Presence
ピーター・センゲ、オットー・シャーマー、ジョセフ・ジャウォースキー、ベティ・フラワーズ(野中郁次郎, 高遠 裕子訳)「出現する未来」、講談社(2006)
お奨め度:★★★★★
人格の成長を前提とした問題解決を行うU理論を中心にして、個人や企業の在り方を問う一冊。

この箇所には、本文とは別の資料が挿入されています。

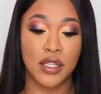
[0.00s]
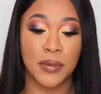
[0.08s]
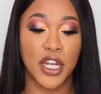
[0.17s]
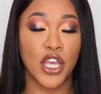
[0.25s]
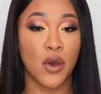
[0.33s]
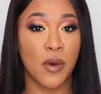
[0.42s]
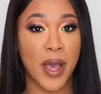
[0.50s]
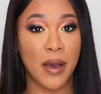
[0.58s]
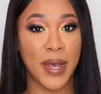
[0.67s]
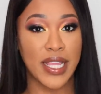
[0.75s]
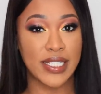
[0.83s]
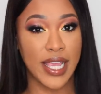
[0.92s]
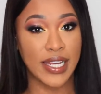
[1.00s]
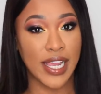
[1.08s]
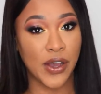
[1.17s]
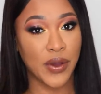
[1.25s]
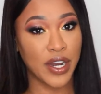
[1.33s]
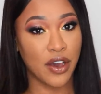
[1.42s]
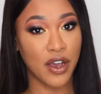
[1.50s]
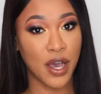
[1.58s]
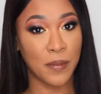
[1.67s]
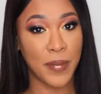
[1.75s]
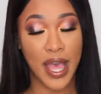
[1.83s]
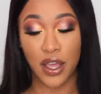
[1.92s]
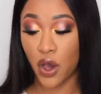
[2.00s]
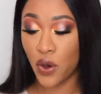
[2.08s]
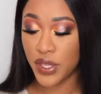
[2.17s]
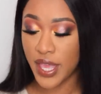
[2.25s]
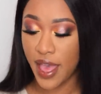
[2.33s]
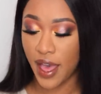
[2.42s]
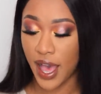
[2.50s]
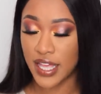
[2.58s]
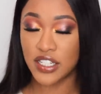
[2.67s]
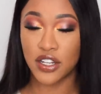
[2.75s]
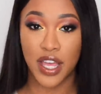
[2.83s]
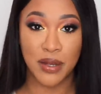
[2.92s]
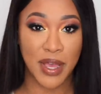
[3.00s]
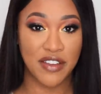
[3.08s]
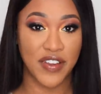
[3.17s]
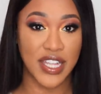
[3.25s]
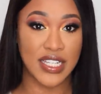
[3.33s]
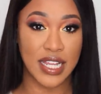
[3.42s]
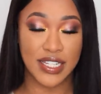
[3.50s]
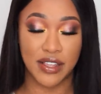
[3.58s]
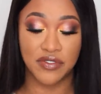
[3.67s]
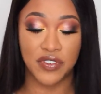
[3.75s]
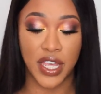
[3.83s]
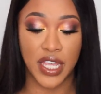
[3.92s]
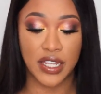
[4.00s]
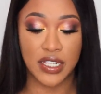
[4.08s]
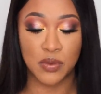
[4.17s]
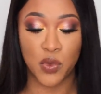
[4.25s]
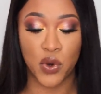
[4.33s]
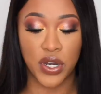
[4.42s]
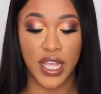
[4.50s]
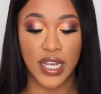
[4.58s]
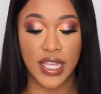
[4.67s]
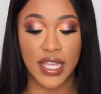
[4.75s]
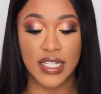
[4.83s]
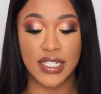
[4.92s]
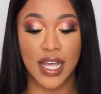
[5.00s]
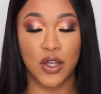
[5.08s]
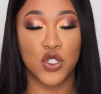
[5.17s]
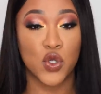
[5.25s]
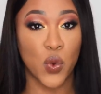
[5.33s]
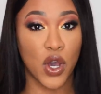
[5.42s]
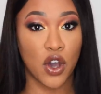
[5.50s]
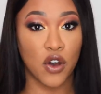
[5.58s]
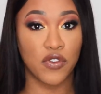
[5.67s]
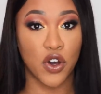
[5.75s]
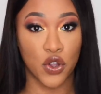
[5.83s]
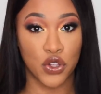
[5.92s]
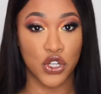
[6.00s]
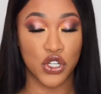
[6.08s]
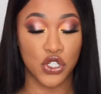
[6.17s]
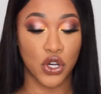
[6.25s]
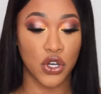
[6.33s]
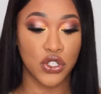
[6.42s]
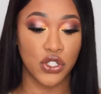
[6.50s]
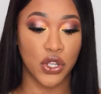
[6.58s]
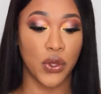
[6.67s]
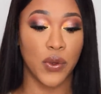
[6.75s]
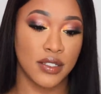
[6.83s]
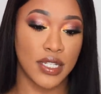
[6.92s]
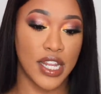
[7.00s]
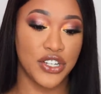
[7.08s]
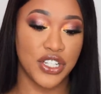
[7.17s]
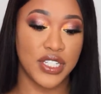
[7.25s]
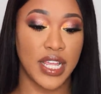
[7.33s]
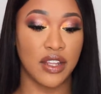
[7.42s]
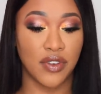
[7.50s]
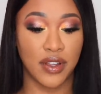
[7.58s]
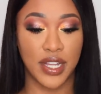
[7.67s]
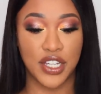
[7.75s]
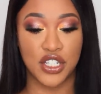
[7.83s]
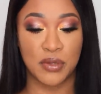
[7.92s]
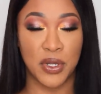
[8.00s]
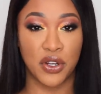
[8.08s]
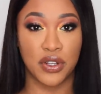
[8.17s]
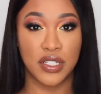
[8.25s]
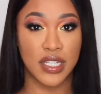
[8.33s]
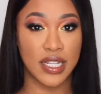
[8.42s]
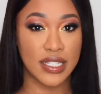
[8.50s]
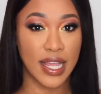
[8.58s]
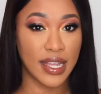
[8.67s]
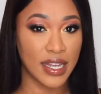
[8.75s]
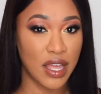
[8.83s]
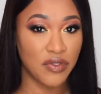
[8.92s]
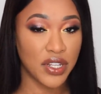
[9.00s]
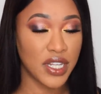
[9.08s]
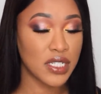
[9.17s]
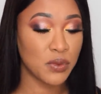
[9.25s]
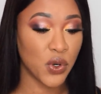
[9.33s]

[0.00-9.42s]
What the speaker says: So I'm gonna go about my day now, and I'll come back. Oh yeah, I started my face at 10:30 this morning. It is now 12 on the dot. So let's just say the foundation's been on since like 11 this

久しぶりの5つ星。「The Fifth Discipline」(邦訳「最強組織の法則」)を書いた組織学習のグル ピーター・センゲの新著。15年前に「The Fifth Discipline」を最初に読んだときには、何かよく分からなかった。学習する組織には
システム思考(systems thinking)
自己マスタリー(personal mastery)
メンタル・モデルの克服(mental models)
共有ビジョン(shared vision)
チーム学習(team learning)
の5つのディシプリンが必要だという理論を目の前にして、一つ一つの要素の意味と、組織学習の関係はなんとなく分かるが、この5つといわれたときに、ピンとこなかったのをよく覚えている。その後、何度か読み直して、本当に分かったのは、守部信之氏による翻訳本を読んだときだった。これは一つには言葉の壁があった。例えば、masteryという言葉があるがこの言葉は日本語にはないと思う(ちなみに、この本のフィールドブックの翻訳者であるスコラコンサルティングの柴田氏は「自己実現」と訳されている)。しかし、今回の本は、日本語で読んでも難しい点がたくさんある。

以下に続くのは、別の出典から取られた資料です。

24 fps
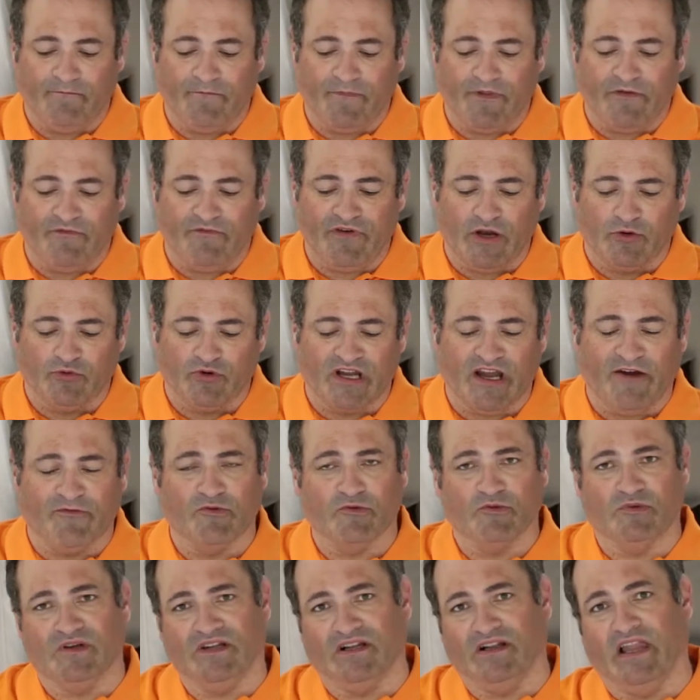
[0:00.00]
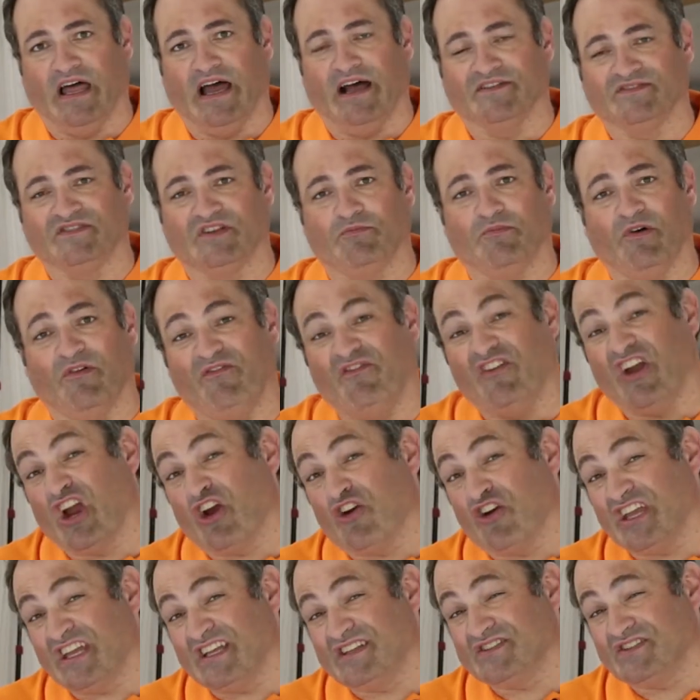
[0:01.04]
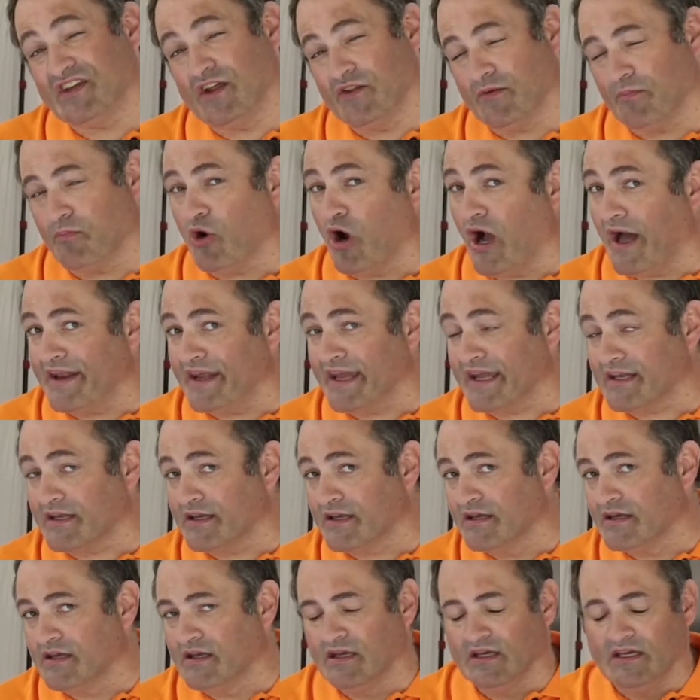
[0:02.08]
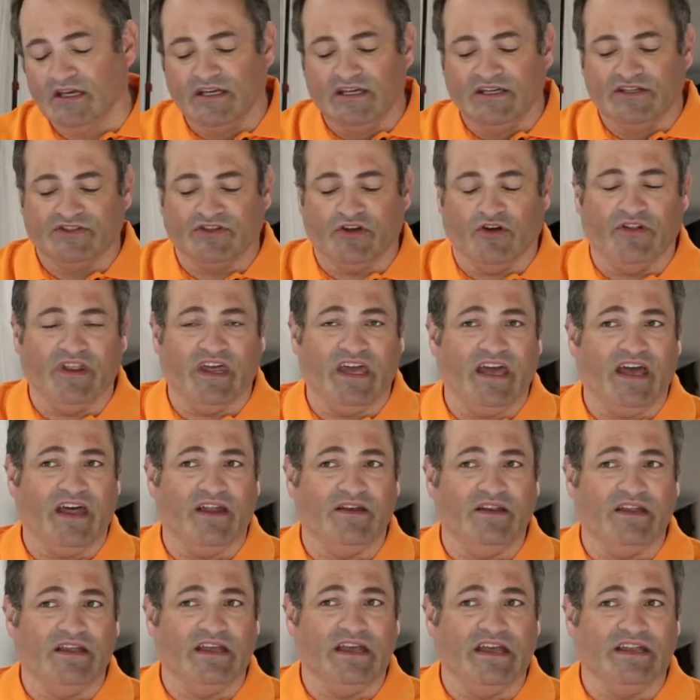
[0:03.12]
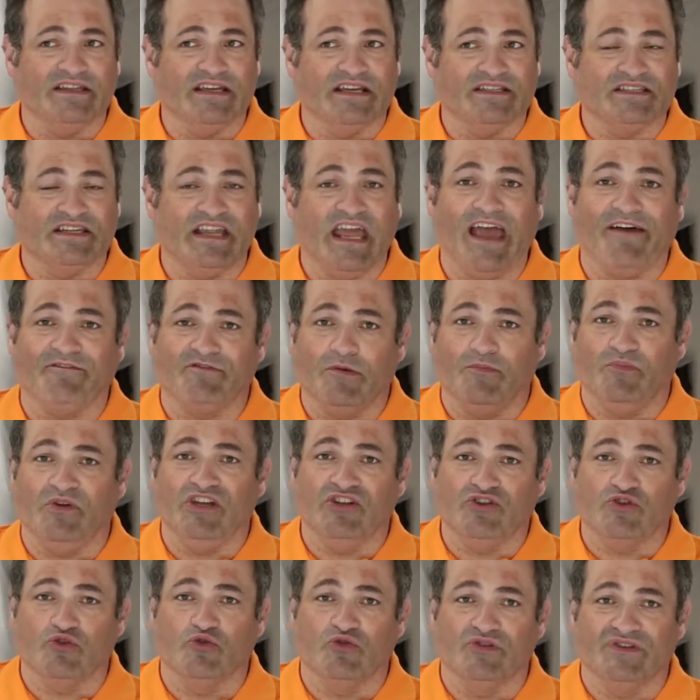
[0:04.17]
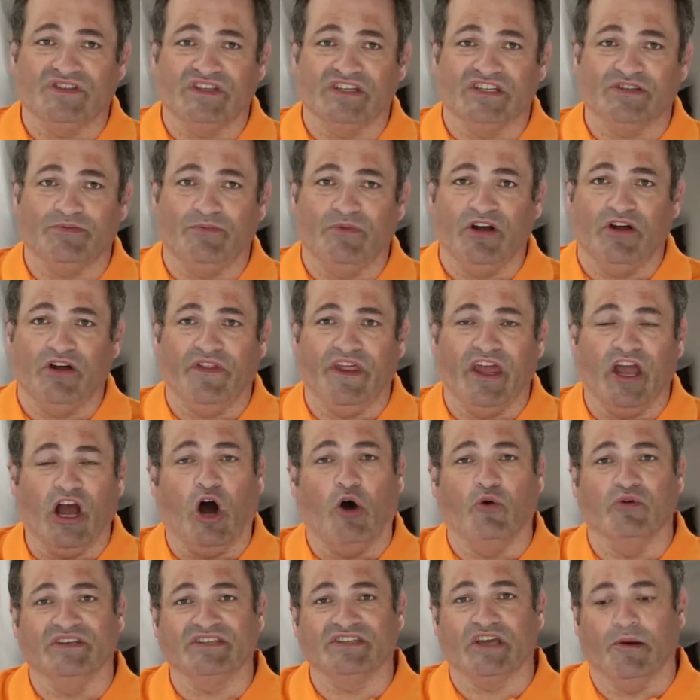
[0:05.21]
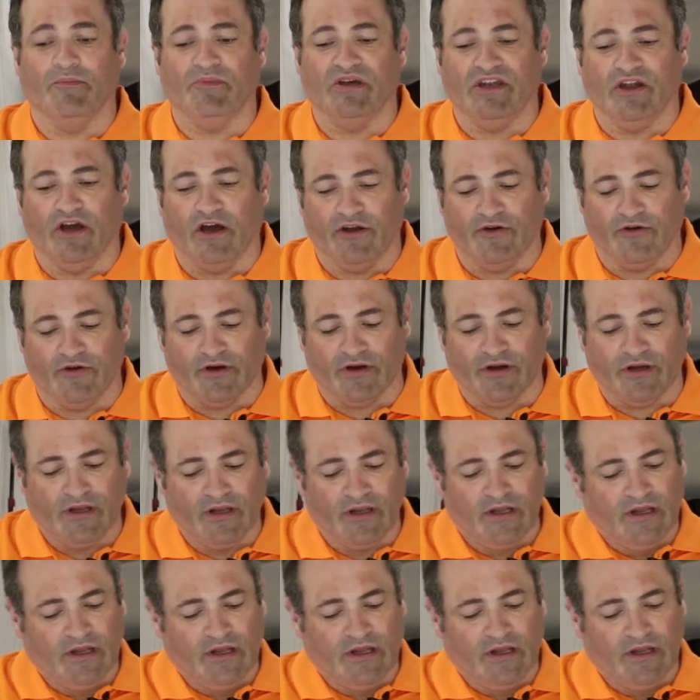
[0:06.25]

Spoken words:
The federal government allows them a variance on the product, so that it doesn't have to be true 6 and they always come in under.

この本の原著のタイトルは「Presence」である。たぶん、この言葉に適切に対応する日本語はないのではないかと思う。著者の野中先生と高遠さんは「出現する未来」という訳をつけられている。この訳はよく分かる。
今回の本は、「U理論」なる理論を提唱する本である。一言でいえば、自らが唱えているアクションラーニングについて書いた本であるが、この本の視座としては、学習には人間の生き方があるというものである。

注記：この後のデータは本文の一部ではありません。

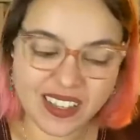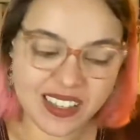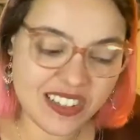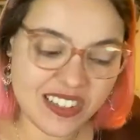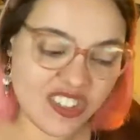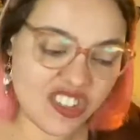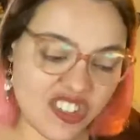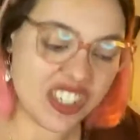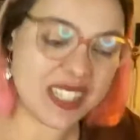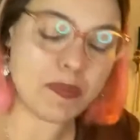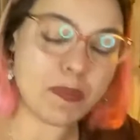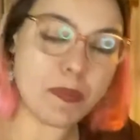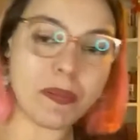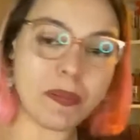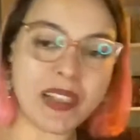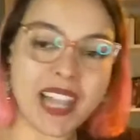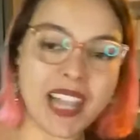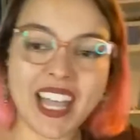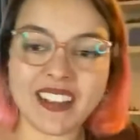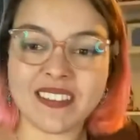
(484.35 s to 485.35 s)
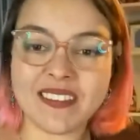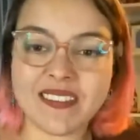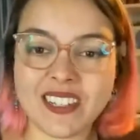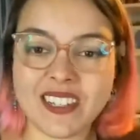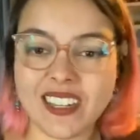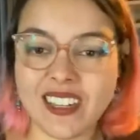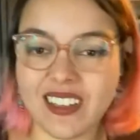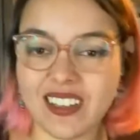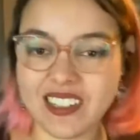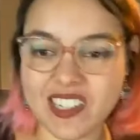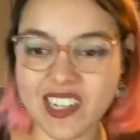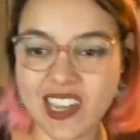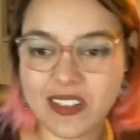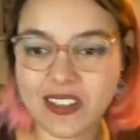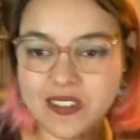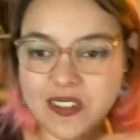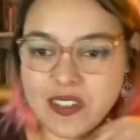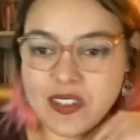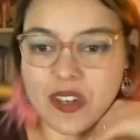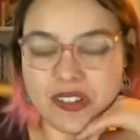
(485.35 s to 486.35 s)
It's just bland,
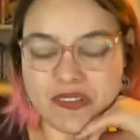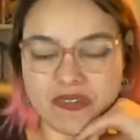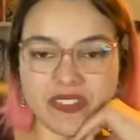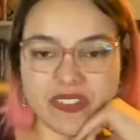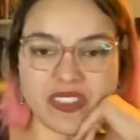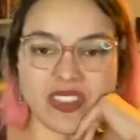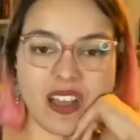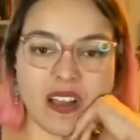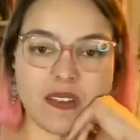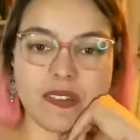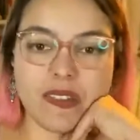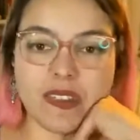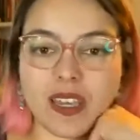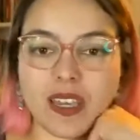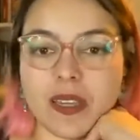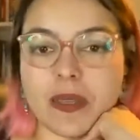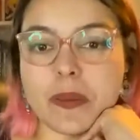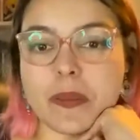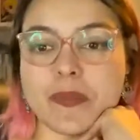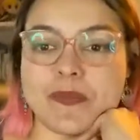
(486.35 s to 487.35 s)
tastes of nothing.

U理論は仏教に基づく考え方で、二元論的な判断を中止し、全体を内省することによって、より正しい行動が直感的に生まれ、結果として自然に、素早くできるようになるという考え方。
具体的には、以下の3つのステップで構成される。
第1ステップ(Sensing):見るということを知る。
1.保留 - 習慣的な思考の流れから自分自身を切り離す
2.転換 - 生成過程に目を向ける
3.心の目でみる - 我執などを捨てること。これは presensing にもかかわる
第2ステップ(Presensing):プレゼンス
1.手放す - sensingにもかかる。
2.受容
3.結晶化 - 気づき(Mindfullness)が明確に現れること。これはrealizingにも関わる
第3ステップ(Realizing): 自然の力になる
1.目的の結晶化
2.プロトタイピング
3.システム化
前著もそうだが、この本はもっと深く考えないと理解できない。いよいよこの領域に入ってきたかという感じの一冊である。